Report: Apple To Suspend Effort To Develop Live TV Service (bloomberg.com)
schwit1 sends word that Apple has reportedly suspended plans to offer a live internet-based television service and will focus on being a platform for media companies to sell directly to customers through its App Store instead. Bloomberg reports: "Apple Inc. has suspended plans to offer a live Internet-based television service and is instead focusing on being a platform for media companies to sell directly to customers through its App Store, according to a person with knowledge of the matter. While Apple isn't giving up entirely on releasing a live-TV service, its plan to sell a package of 14 or so channels for $30 to $40 a month has run into resistance from media companies that want more money for their programming, said the person, who asked not to be named discussing a prospective product."
TV networks have no idea what to make of streaming technology. Some of them get the idea that they can use the Internet to extend their TV audience to people on the Internet, but are so divided on how to go about it no delivery model has emerged that is consistent enough to be usable by a make-it-simple company like Apple.
Even the simplest case, over-the-air network recent episodes, is a rickety hash. Sometimes you can stream the latest several episodes of a given show. Sometimes you have to wait a week, and sometimes your favorite show is just not available for streaming at all. Sometimes you have to "verify your cable provider" for an over-the-air show! Streaming could have been the OTA networks' natural way of extending their working commercial-sponsored business model to the huge audience of people who are semi-regular TV watchers who occasionally miss an episode.
Cable networks could capture the cord-cutter market by offering their content to existing subscription services.

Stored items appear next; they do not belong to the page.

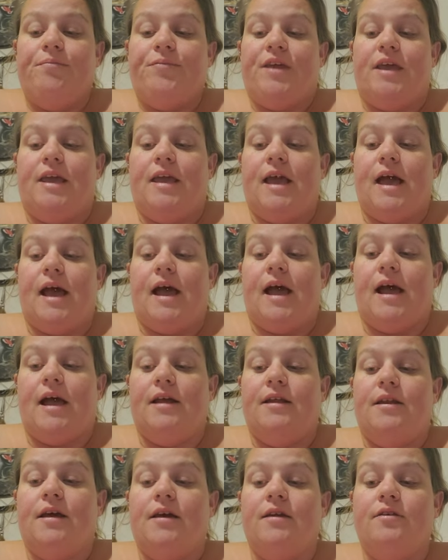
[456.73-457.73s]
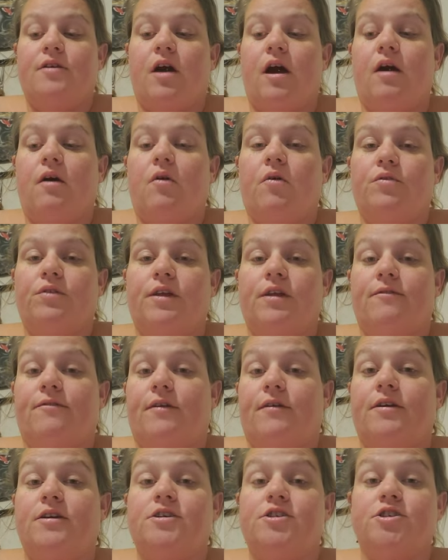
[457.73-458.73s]
he had not only a
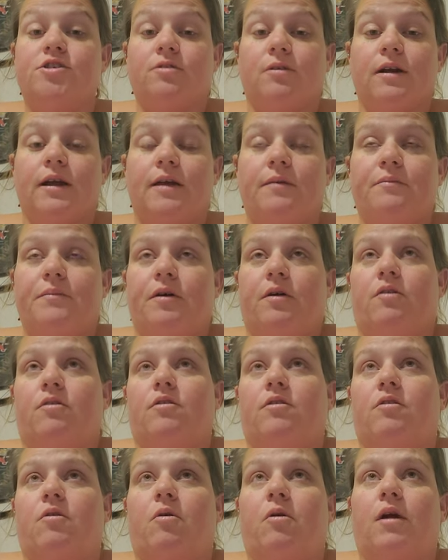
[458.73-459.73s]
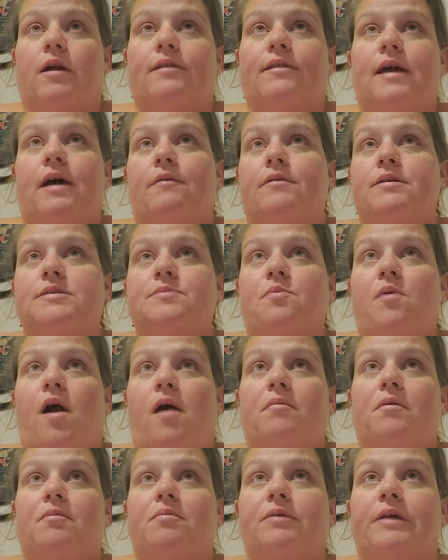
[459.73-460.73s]
very short umbilical cord that was
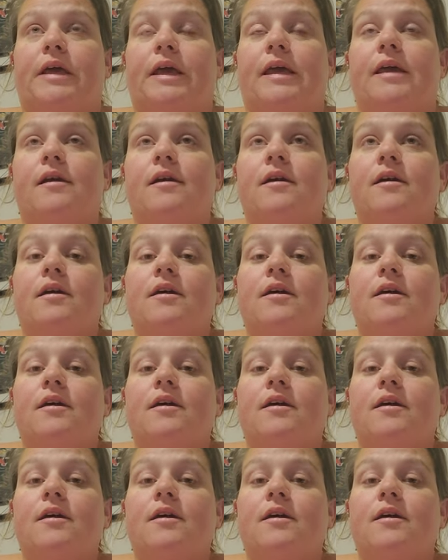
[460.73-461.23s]
probablyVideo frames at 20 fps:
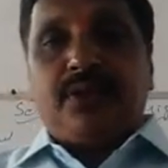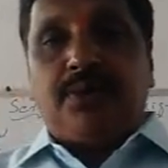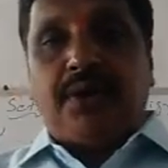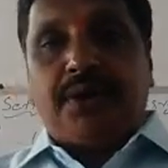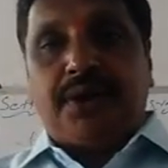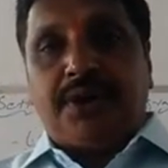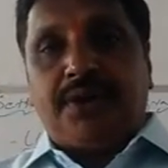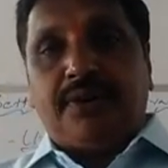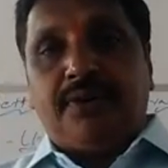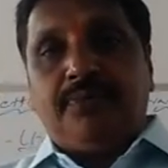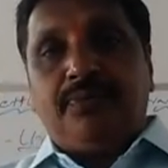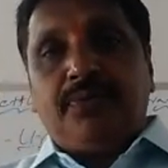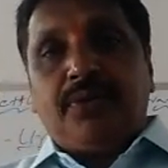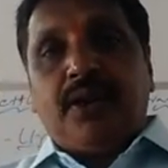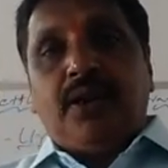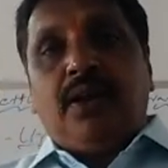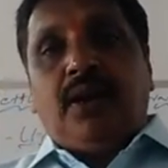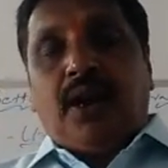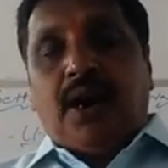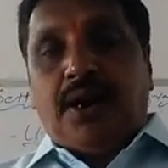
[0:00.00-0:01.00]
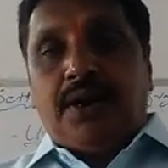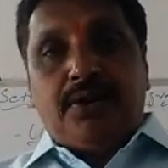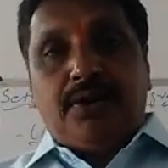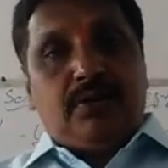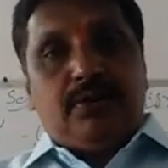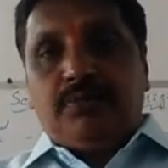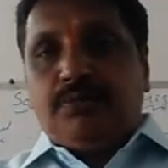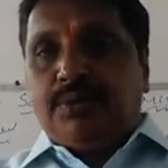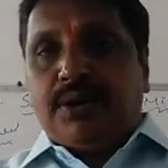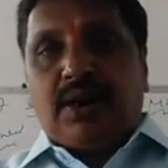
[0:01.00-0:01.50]
Got it?
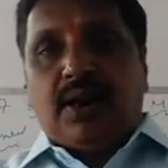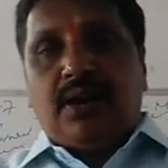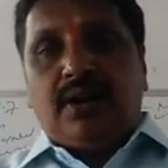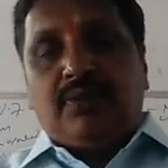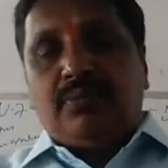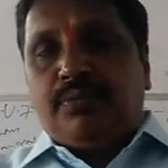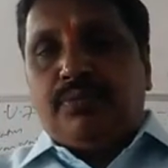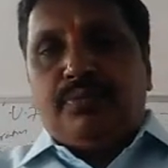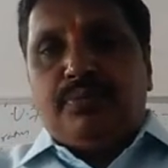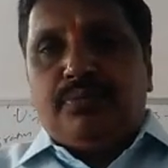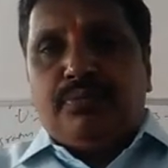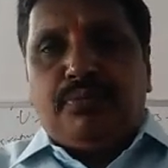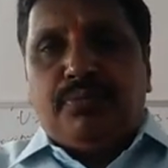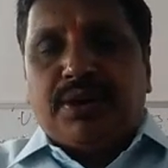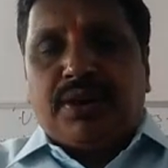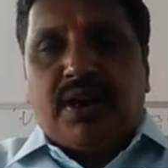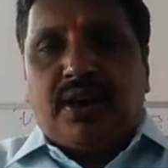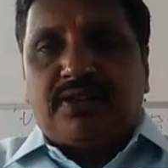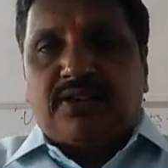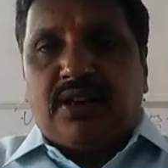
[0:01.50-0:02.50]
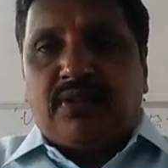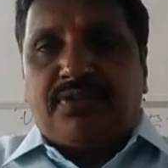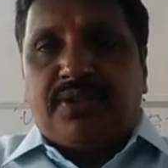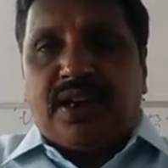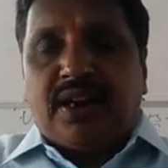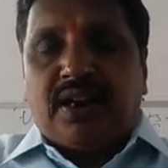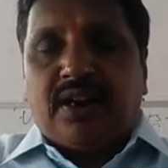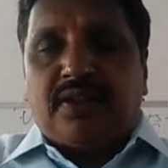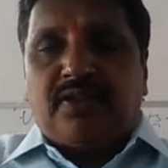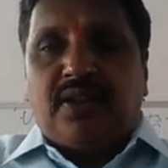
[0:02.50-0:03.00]
And because of
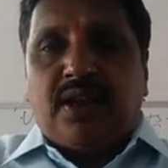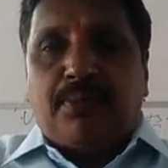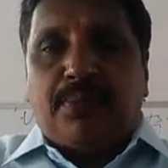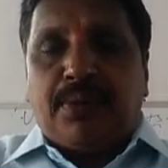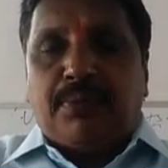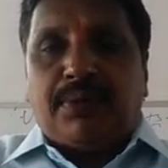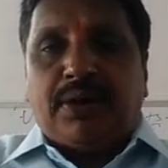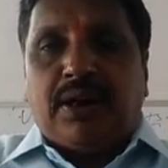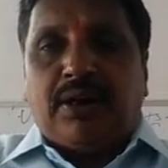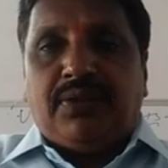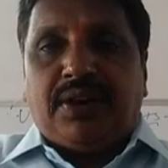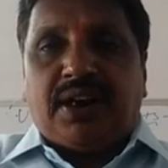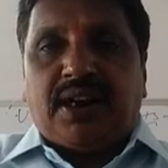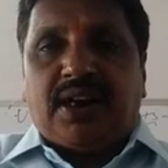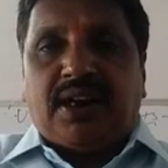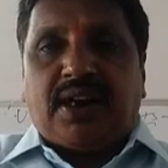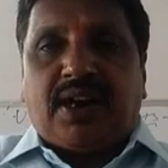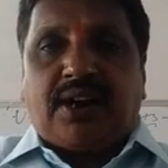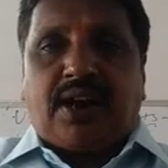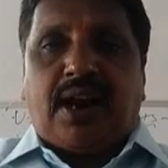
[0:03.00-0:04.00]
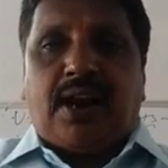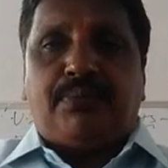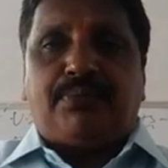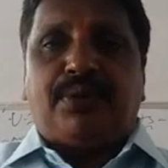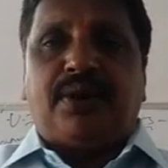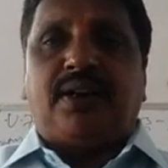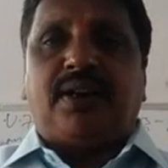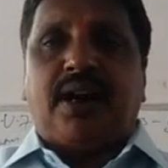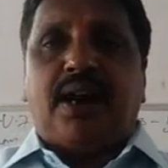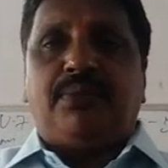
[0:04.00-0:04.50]
the people living in a
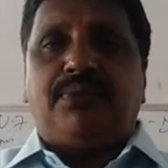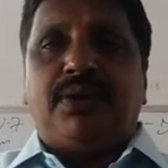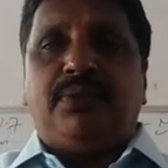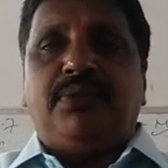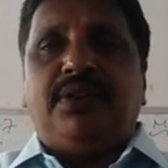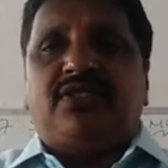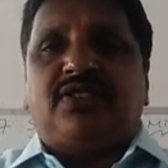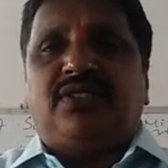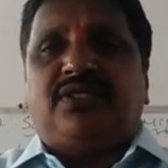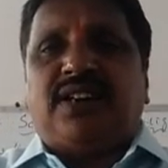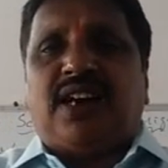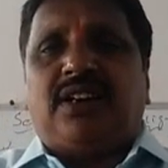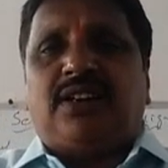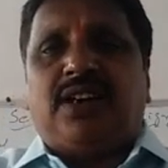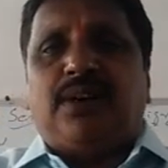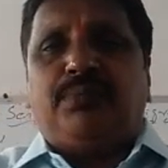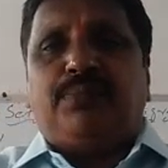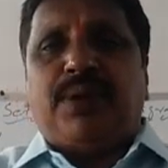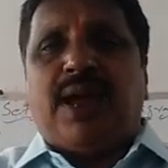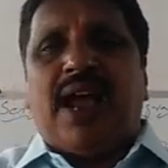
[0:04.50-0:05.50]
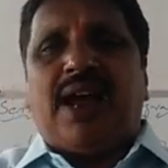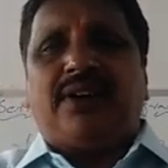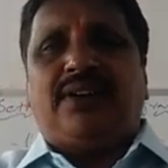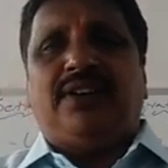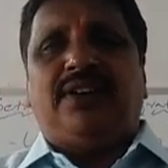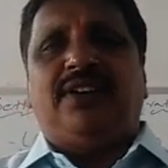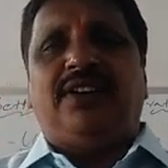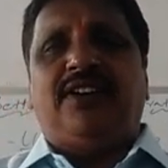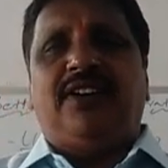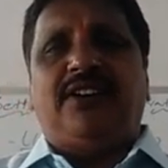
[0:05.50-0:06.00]
cramped means tightly
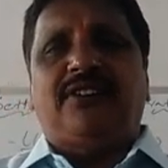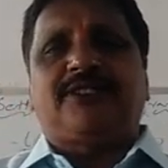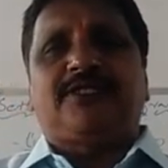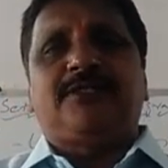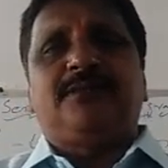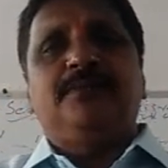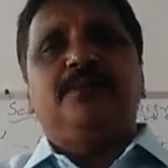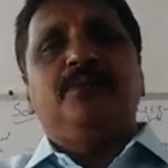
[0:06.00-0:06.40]
packed areas.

Some do, each with its own idiosyncratic interface, while most operate with the comforting assumption taht most people will pay a separate subscription fee for each cable channel they stream. And what about streaming by those who still subscribe to cable? You have to hope that the skimpy pulldown in the "Verify Your Provider" list will eventually include your own cable company.
Small wonder that today's busy young people just shrug and get into the habit of torrenting everything. And once you have gotten used to that model and its more consistent interface, they won't be back.